Stored dataset items:
══════════════════════════════

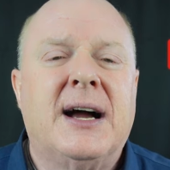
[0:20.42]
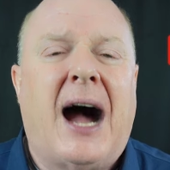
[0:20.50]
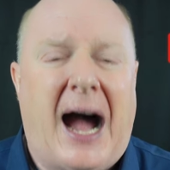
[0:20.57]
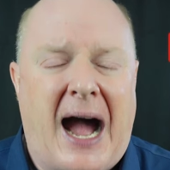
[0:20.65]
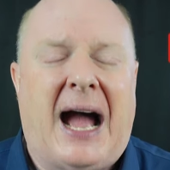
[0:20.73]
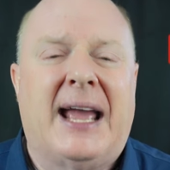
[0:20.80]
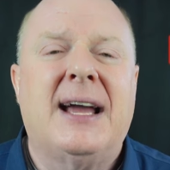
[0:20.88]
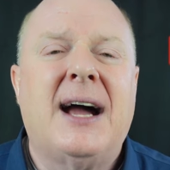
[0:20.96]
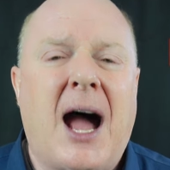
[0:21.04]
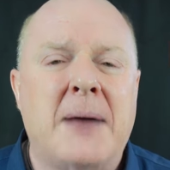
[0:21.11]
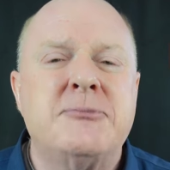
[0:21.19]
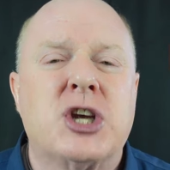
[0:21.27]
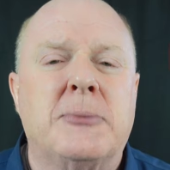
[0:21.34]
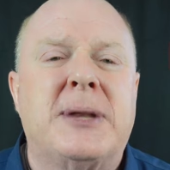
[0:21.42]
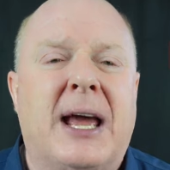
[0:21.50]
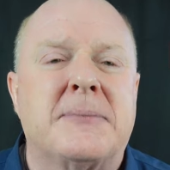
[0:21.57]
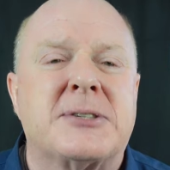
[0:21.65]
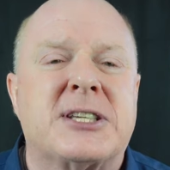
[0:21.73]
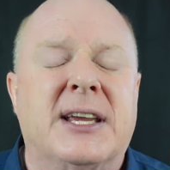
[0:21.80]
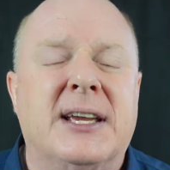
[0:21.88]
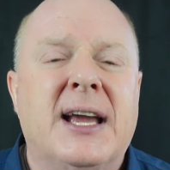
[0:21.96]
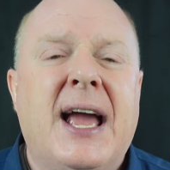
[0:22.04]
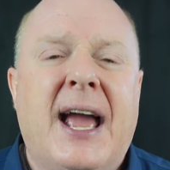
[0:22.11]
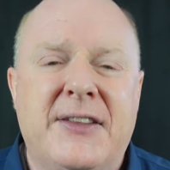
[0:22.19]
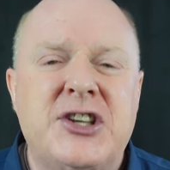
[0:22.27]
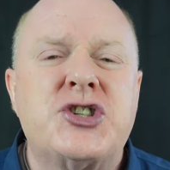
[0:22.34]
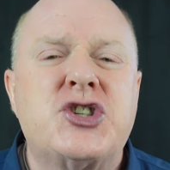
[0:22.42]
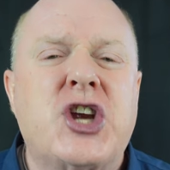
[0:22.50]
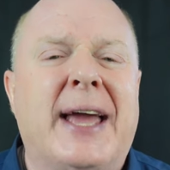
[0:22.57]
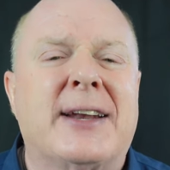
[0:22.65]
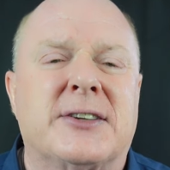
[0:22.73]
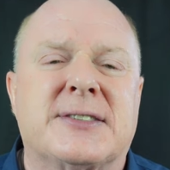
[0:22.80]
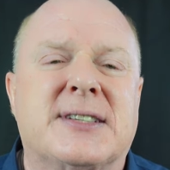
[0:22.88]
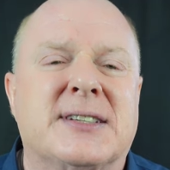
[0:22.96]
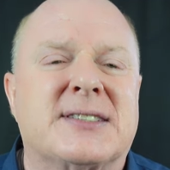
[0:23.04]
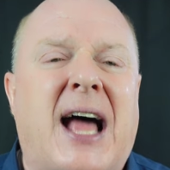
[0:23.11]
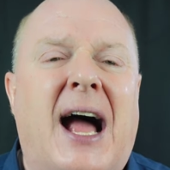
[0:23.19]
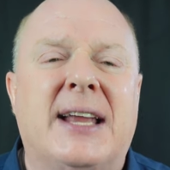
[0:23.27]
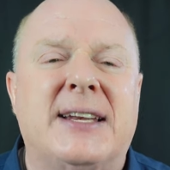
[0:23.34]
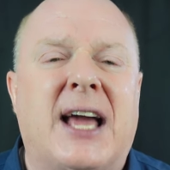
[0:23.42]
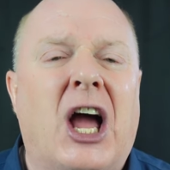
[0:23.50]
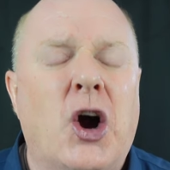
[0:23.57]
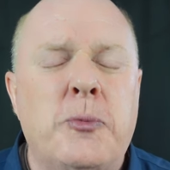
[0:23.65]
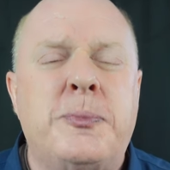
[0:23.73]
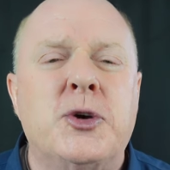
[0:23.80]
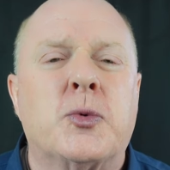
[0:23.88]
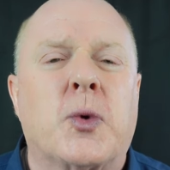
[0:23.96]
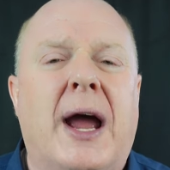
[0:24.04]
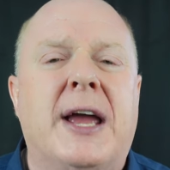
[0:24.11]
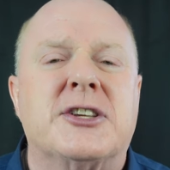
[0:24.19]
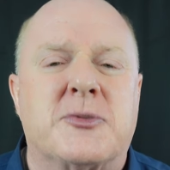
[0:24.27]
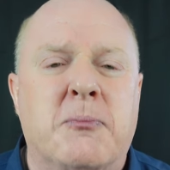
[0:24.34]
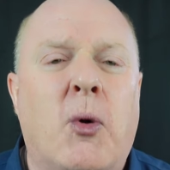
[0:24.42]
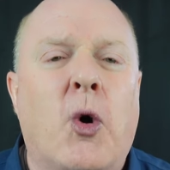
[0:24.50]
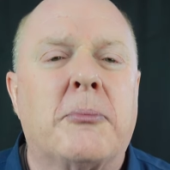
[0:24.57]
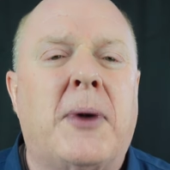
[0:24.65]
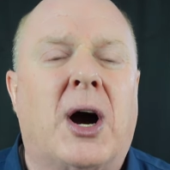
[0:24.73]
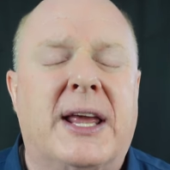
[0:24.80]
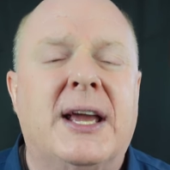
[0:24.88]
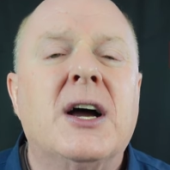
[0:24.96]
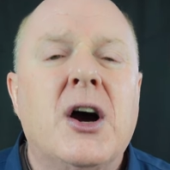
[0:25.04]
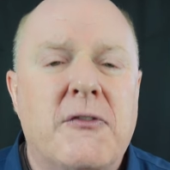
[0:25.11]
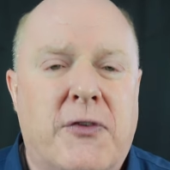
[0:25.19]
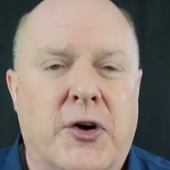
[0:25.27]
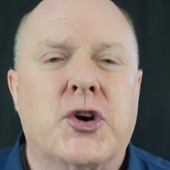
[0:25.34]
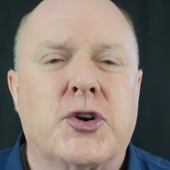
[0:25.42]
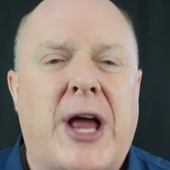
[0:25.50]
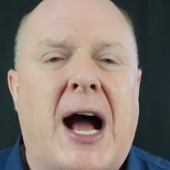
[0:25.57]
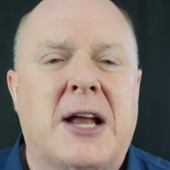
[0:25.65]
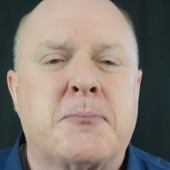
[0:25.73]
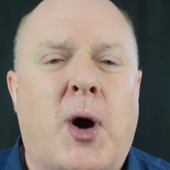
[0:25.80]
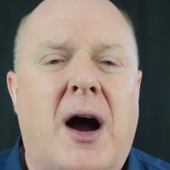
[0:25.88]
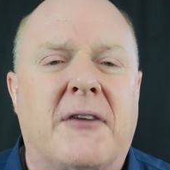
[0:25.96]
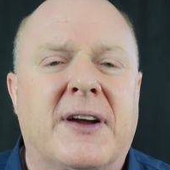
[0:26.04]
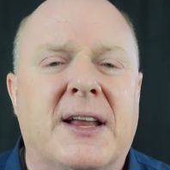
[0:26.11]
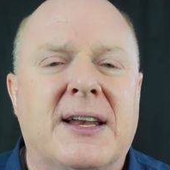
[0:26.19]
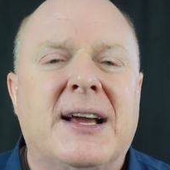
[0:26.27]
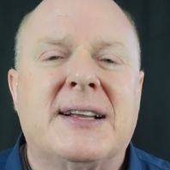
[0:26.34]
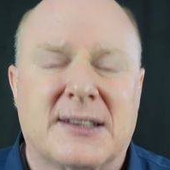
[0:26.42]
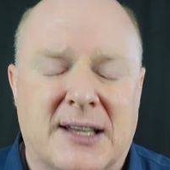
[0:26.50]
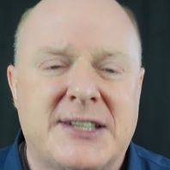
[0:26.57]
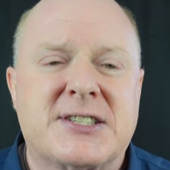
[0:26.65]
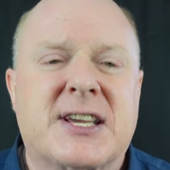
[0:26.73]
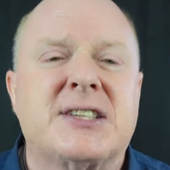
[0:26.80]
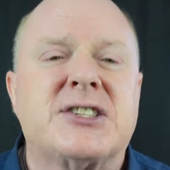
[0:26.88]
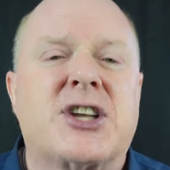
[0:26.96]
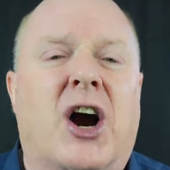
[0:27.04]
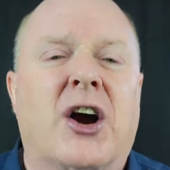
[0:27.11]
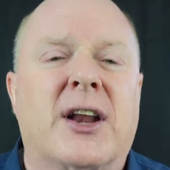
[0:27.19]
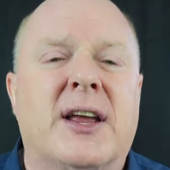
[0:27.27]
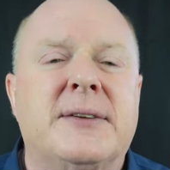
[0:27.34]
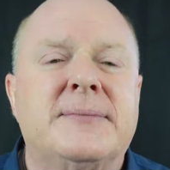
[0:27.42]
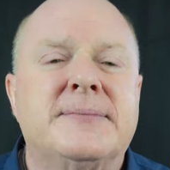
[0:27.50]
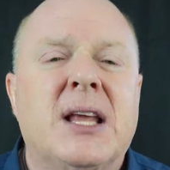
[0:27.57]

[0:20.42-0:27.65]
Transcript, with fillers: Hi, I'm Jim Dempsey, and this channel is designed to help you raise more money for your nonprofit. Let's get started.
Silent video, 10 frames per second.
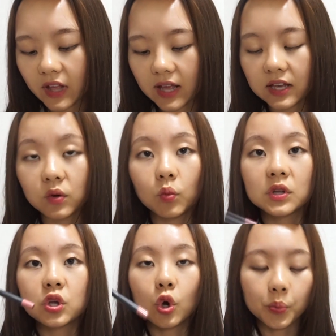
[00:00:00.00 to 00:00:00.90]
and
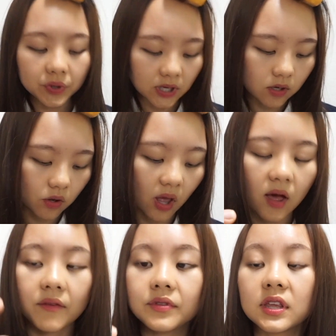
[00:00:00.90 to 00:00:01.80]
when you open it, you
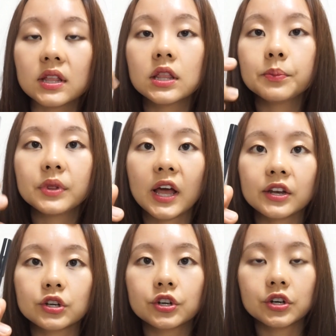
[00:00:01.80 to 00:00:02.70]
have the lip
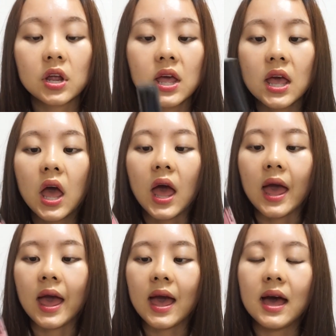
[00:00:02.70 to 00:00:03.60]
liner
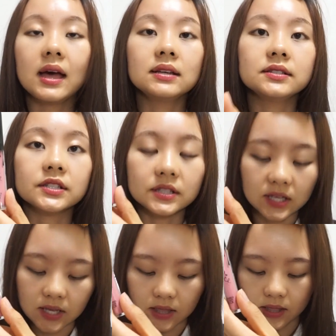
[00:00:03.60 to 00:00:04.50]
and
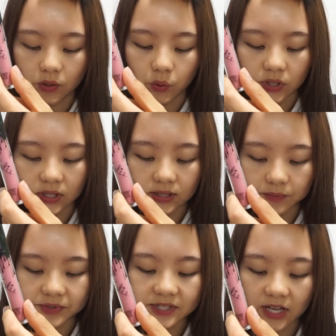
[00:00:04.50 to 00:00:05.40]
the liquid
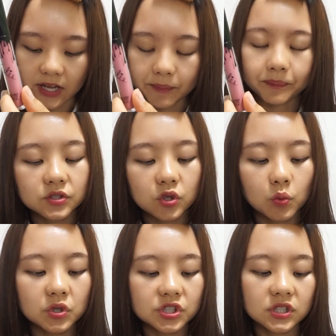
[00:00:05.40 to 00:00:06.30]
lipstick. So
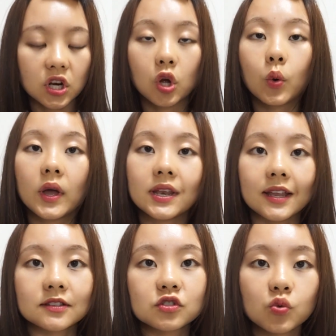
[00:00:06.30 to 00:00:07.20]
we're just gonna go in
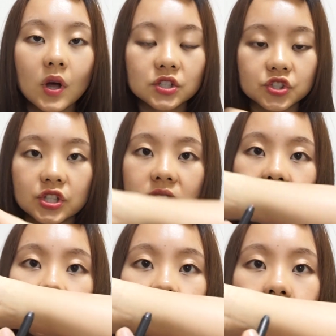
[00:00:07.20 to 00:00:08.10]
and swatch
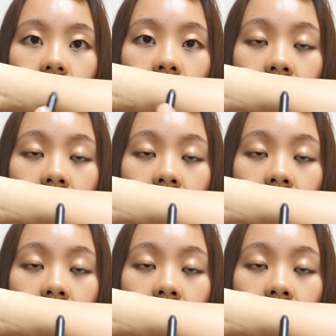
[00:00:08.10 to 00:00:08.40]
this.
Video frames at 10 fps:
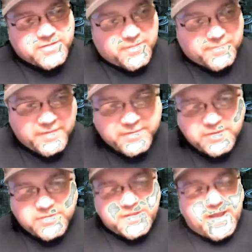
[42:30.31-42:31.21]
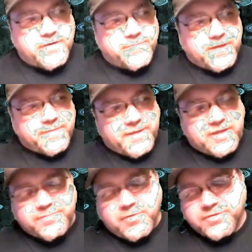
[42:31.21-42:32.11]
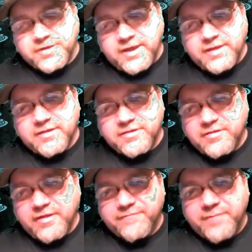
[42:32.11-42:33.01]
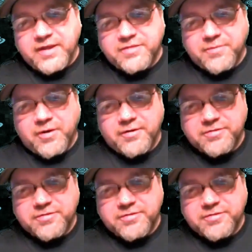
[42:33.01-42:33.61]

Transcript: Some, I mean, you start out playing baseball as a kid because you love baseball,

══════════════════════════════

- _Task details_: Could you repeat the data exactly, omitting its pictures?

- _Expected answer_:
[0:20.42]
[0:20.50]
[0:20.57]
[0:20.65]
[0:20.73]
[0:20.80]
[0:20.88]
[0:20.96]
[0:21.04]
[0:21.11]
[0:21.19]
[0:21.27]
[0:21.34]
[0:21.42]
[0:21.50]
[0:21.57]
[0:21.65]
[0:21.73]
[0:21.80]
[0:21.88]
[0:21.96]
[0:22.04]
[0:22.11]
[0:22.19]
[0:22.27]
[0:22.34]
[0:22.42]
[0:22.50]
[0:22.57]
[0:22.65]
[0:22.73]
[0:22.80]
[0:22.88]
[0:22.96]
[0:23.04]
[0:23.11]
[0:23.19]
[0:23.27]
[0:23.34]
[0:23.42]
[0:23.50]
[0:23.57]
[0:23.65]
[0:23.73]
[0:23.80]
[0:23.88]
[0:23.96]
[0:24.04]
[0:24.11]
[0:24.19]
[0:24.27]
[0:24.34]
[0:24.42]
[0:24.50]
[0:24.57]
[0:24.65]
[0:24.73]
[0:24.80]
[0:24.88]
[0:24.96]
[0:25.04]
[0:25.11]
[0:25.19]
[0:25.27]
[0:25.34]
[0:25.42]
[0:25.50]
[0:25.57]
[0:25.65]
[0:25.73]
[0:25.80]
[0:25.88]
[0:25.96]
[0:26.04]
[0:26.11]
[0:26.19]
[0:26.27]
[0:26.34]
[0:26.42]
[0:26.50]
[0:26.57]
[0:26.65]
[0:26.73]
[0:26.80]
[0:26.88]
[0:26.96]
[0:27.04]
[0:27.11]
[0:27.19]
[0:27.27]
[0:27.34]
[0:27.42]
[0:27.50]
[0:27.57]

[0:20.42-0:27.65]
Transcript, with fillers: Hi, I'm Jim Dempsey, and this channel is designed to help you raise more money for your nonprofit. Let's get started.
Silent video, 10 frames per second.
[00:00:00.00 to 00:00:00.90]
and
[00:00:00.90 to 00:00:01.80]
when you open it, you
[00:00:01.80 to 00:00:02.70]
have the lip
[00:00:02.70 to 00:00:03.60]
liner
[00:00:03.60 to 00:00:04.50]
and
[00:00:04.50 to 00:00:05.40]
the liquid
[00:00:05.40 to 00:00:06.30]
lipstick. So
[00:00:06.30 to 00:00:07.20]
we're just gonna go in
[00:00:07.20 to 00:00:08.10]
and swatch
[00:00:08.10 to 00:00:08.40]
this.
Video frames at 10 fps:
[42:30.31-42:31.21]
[42:31.21-42:32.11]
[42:32.11-42:33.01]
[42:33.01-42:33.61]

Transcript: Some, I mean, you start out playing baseball as a kid because you love baseball,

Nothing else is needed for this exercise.